What to work on:
Although the entries contain pictures, copy only their text, exactly as written.

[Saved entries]
"""
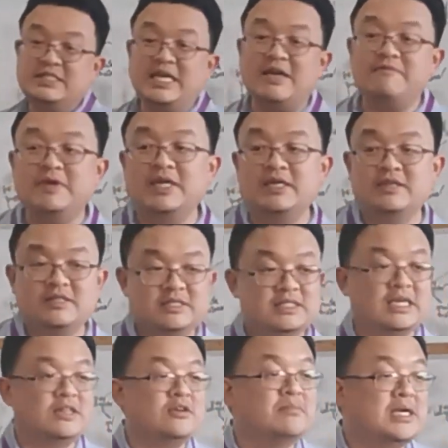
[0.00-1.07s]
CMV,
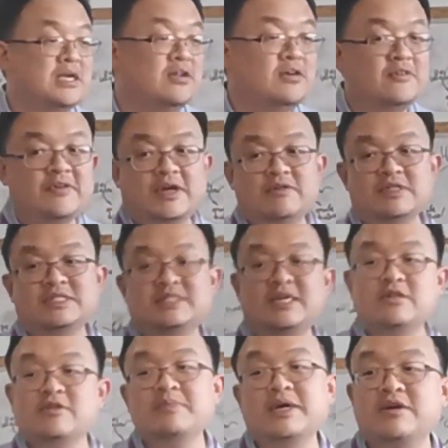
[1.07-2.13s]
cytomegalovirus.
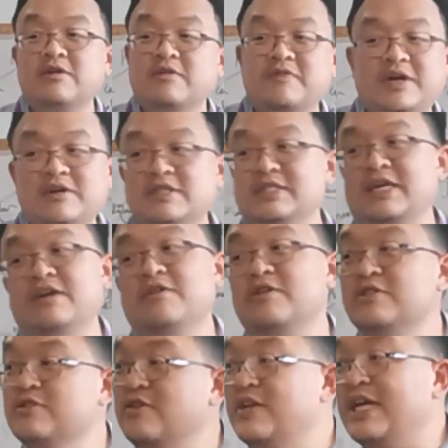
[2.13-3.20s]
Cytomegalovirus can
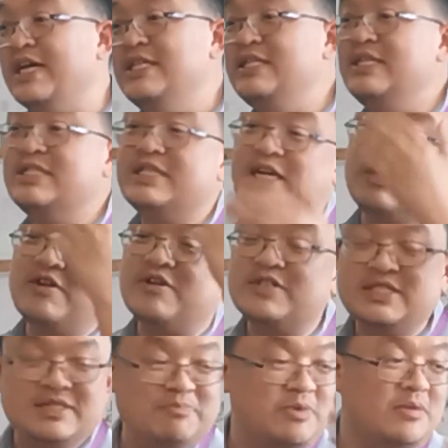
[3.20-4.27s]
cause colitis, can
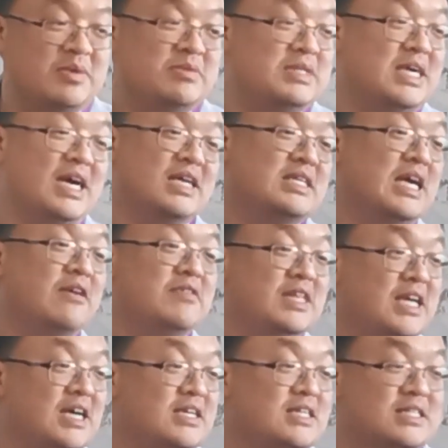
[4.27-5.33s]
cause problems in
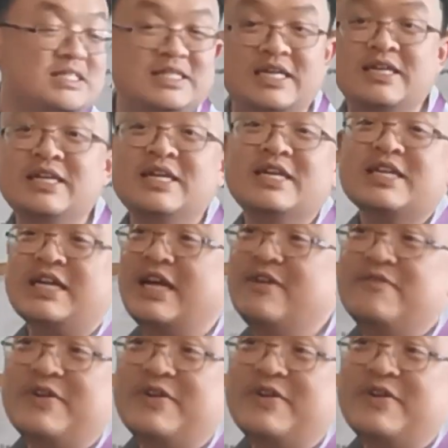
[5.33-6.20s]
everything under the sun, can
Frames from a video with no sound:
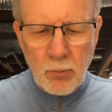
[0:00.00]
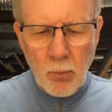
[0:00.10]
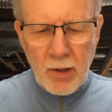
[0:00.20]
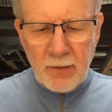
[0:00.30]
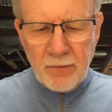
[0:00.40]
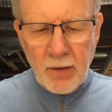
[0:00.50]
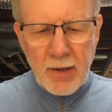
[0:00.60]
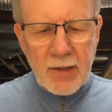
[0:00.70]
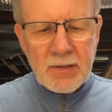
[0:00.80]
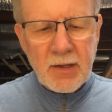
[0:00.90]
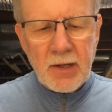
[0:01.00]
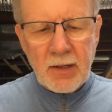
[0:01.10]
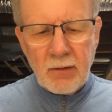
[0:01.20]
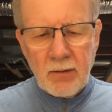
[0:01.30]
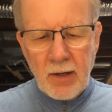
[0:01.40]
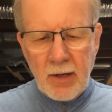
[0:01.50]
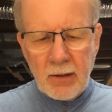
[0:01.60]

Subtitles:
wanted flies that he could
"""
Exercise result:
[0.00-1.07s]
CMV,
[1.07-2.13s]
cytomegalovirus.
[2.13-3.20s]
Cytomegalovirus can
[3.20-4.27s]
cause colitis, can
[4.27-5.33s]
cause problems in
[5.33-6.20s]
everything under the sun, can
Frames from a video with no sound:
[0:00.00]
[0:00.10]
[0:00.20]
[0:00.30]
[0:00.40]
[0:00.50]
[0:00.60]
[0:00.70]
[0:00.80]
[0:00.90]
[0:01.00]
[0:01.10]
[0:01.20]
[0:01.30]
[0:01.40]
[0:01.50]
[0:01.60]

Subtitles:
wanted flies that he could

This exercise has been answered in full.